Human beats SOTA Go AI by learning an adversarial policy

Link post

See also article in Financial Times

Apparently, a human (Kellin Pelrine, a solid player but not even a Go professional) was able to beat some state-of-the-art Go AIs (KataGo and Leela Zero) by learning to play an adversarial policy found using RL. Notice that he studied the policy before the match and didn’t receive any AI advice during play.

I’m not surprised adversarial policies for Go AIs are possible, this is in line with previous results about RL and adversarial examples more generally. I am surprised this adversarial policy is teachable to humans without colossal effort.
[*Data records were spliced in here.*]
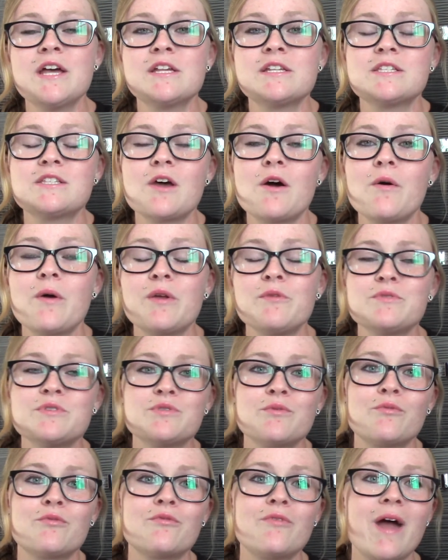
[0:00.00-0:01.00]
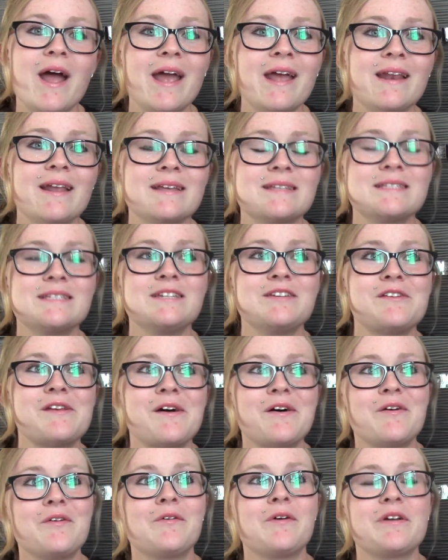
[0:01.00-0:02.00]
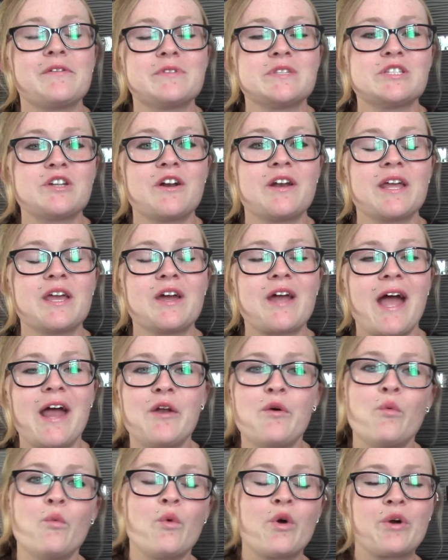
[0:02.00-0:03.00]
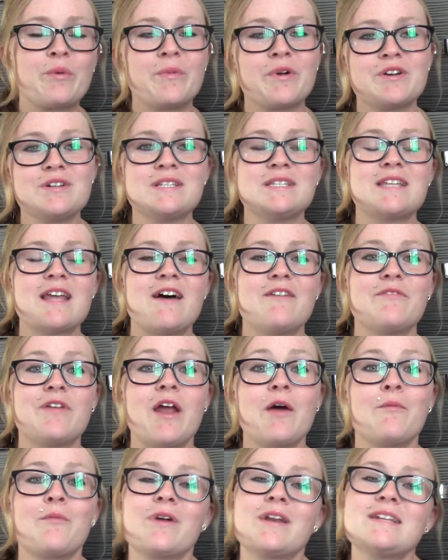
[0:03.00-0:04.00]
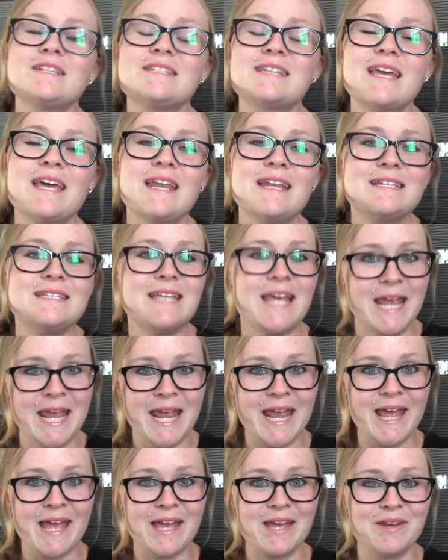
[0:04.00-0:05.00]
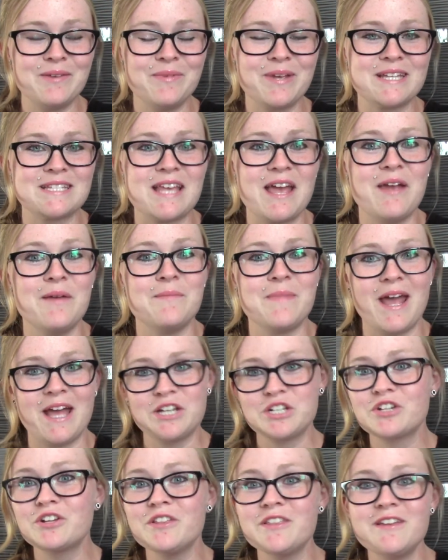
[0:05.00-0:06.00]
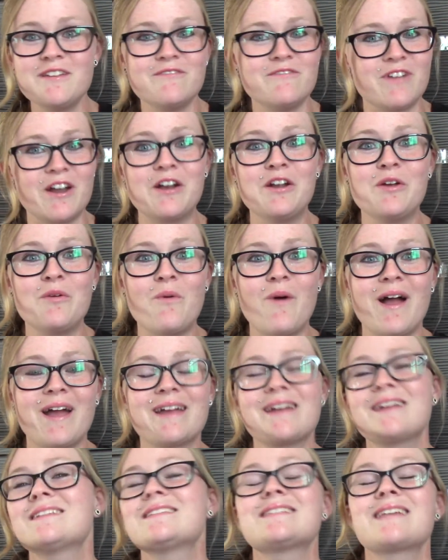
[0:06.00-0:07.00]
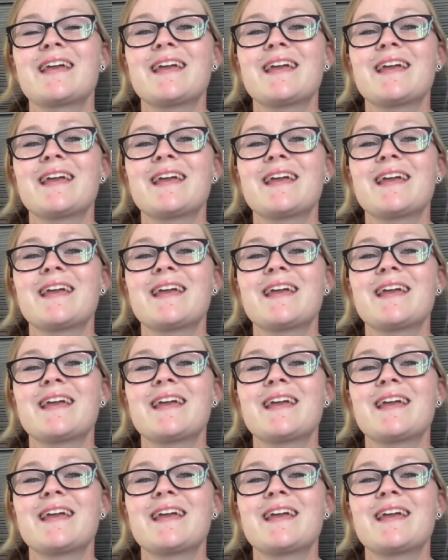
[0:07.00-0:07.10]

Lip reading: So it was right as, it was starting to get kind of warmer and stuff, and I wanted to get a tan because I am naturally very white.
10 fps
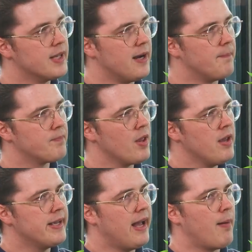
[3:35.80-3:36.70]

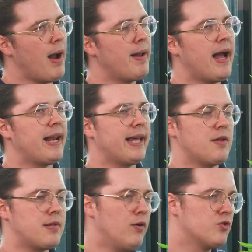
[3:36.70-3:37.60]
I like
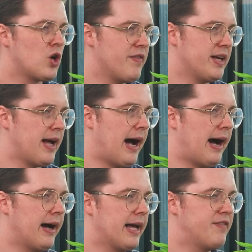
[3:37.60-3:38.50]
a self-driving
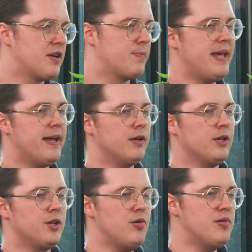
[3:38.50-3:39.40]
car, if it's being
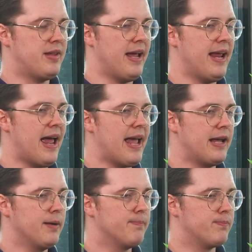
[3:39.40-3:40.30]
used in
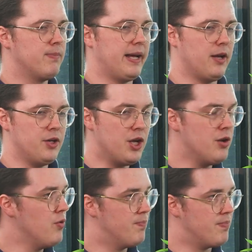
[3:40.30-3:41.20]
a
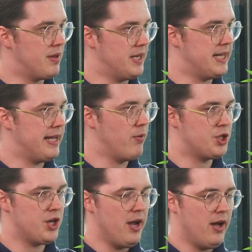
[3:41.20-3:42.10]
new city,
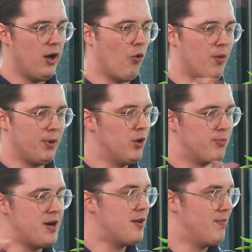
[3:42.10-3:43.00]
which all the
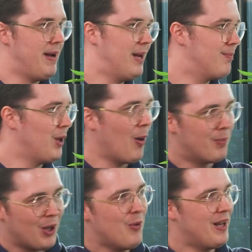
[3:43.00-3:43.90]
blueprints have been
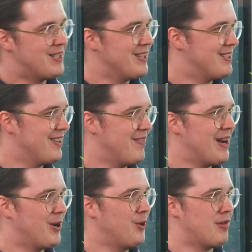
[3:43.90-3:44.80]
uploaded to the
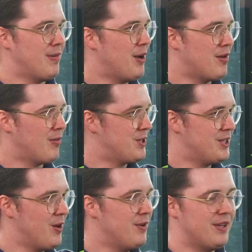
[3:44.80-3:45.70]
vehicle, so it knows what
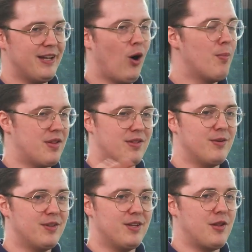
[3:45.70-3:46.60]
to do, and almost
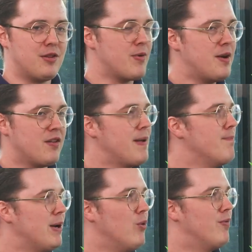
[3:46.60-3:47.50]
the streets have
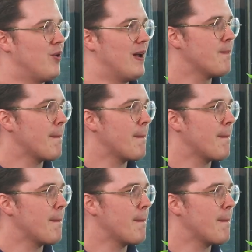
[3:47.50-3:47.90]
been built for it.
This is some evidence against the “scaling hypothesis”, i.e. evidence that something non-trivial and important is missing from modern deep learning in order to reach AGI. The usual counterargument to the argument from adversarial examples is: maybe if we could directly access a human brain, we could find adversarial examples against humans. I can believe that it’s possible to defeat a Go professional by some extremely weird strategy that causes them to have a seizure or something in that spirit. But, is there a way to do this that another human can learn to use fairly easily? This stretches credulity somewhat.

Notice also that (AFAIK) there’s no known way to inoculate an AI against an adversarial policy without letting it play many times against it (after which a different adversarial policy can be found). Whereas even if there’s some easy way to “trick” a Go professional, they probably wouldn’t fall for it twice.